** Data section follows **
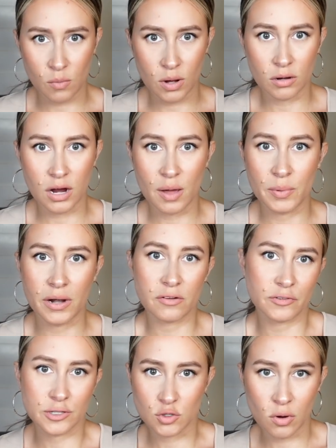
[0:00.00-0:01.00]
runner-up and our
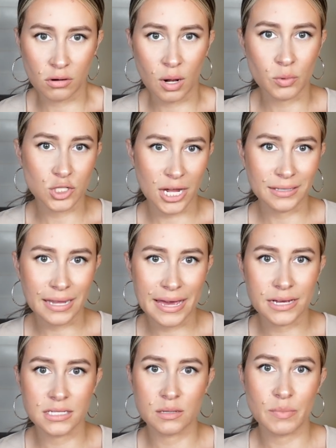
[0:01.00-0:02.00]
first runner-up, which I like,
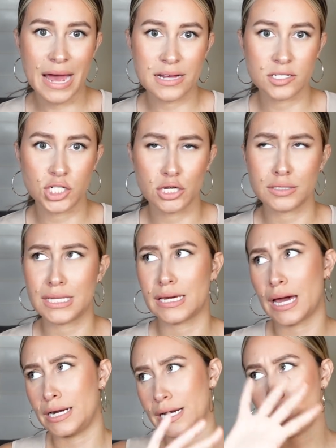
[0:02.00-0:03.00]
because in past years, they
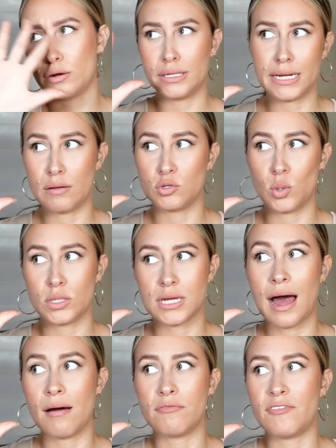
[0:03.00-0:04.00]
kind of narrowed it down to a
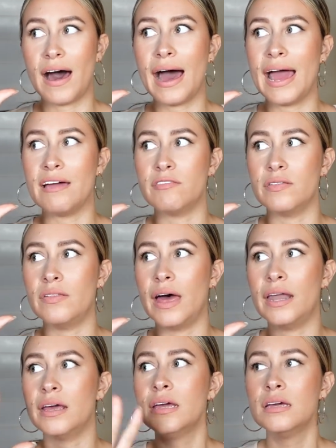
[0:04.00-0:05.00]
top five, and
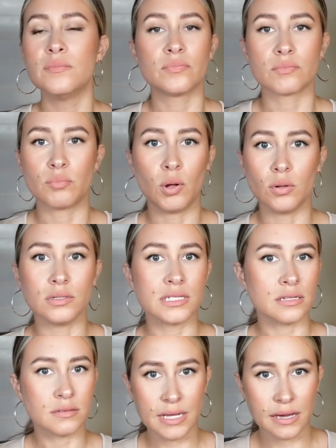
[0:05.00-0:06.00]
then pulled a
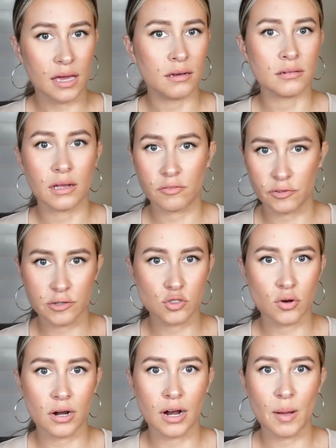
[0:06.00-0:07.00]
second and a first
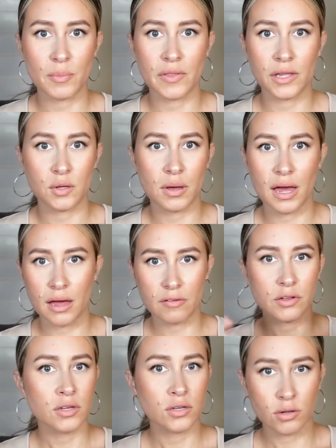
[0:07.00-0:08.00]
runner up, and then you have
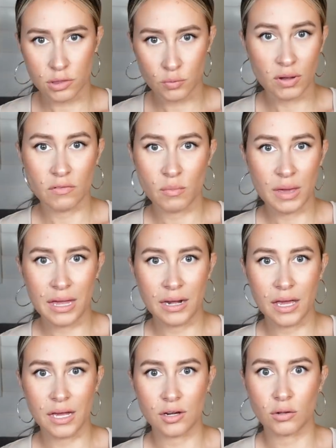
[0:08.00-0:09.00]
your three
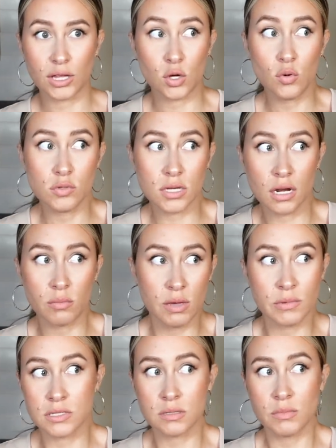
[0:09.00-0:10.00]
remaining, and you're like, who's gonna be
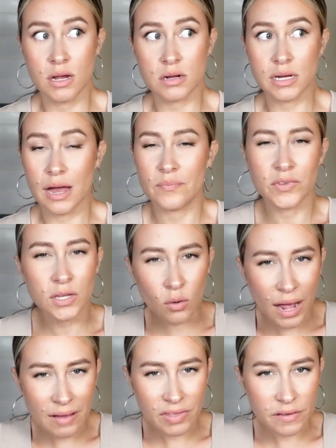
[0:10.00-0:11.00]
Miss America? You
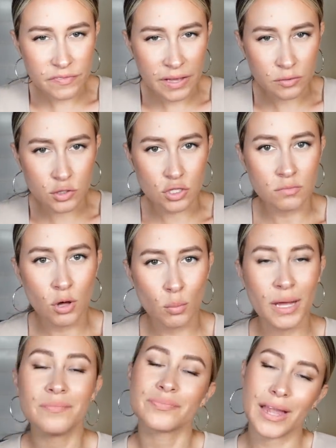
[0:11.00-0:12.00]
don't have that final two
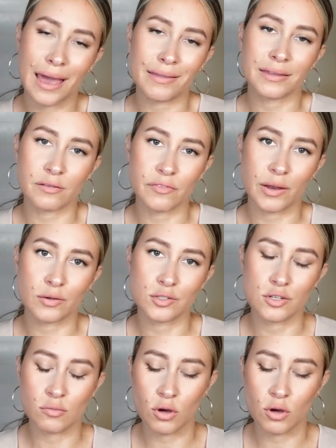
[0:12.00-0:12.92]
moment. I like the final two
** End of Data section **
The problem → Would you return all the data exactly as given, minus the pictures?

Output for this task →
[0:00.00-0:01.00]
runner-up and our
[0:01.00-0:02.00]
first runner-up, which I like,
[0:02.00-0:03.00]
because in past years, they
[0:03.00-0:04.00]
kind of narrowed it down to a
[0:04.00-0:05.00]
top five, and
[0:05.00-0:06.00]
then pulled a
[0:06.00-0:07.00]
second and a first
[0:07.00-0:08.00]
runner up, and then you have
[0:08.00-0:09.00]
your three
[0:09.00-0:10.00]
remaining, and you're like, who's gonna be
[0:10.00-0:11.00]
Miss America? You
[0:11.00-0:12.00]
don't have that final two
[0:12.00-0:12.92]
moment. I like the final two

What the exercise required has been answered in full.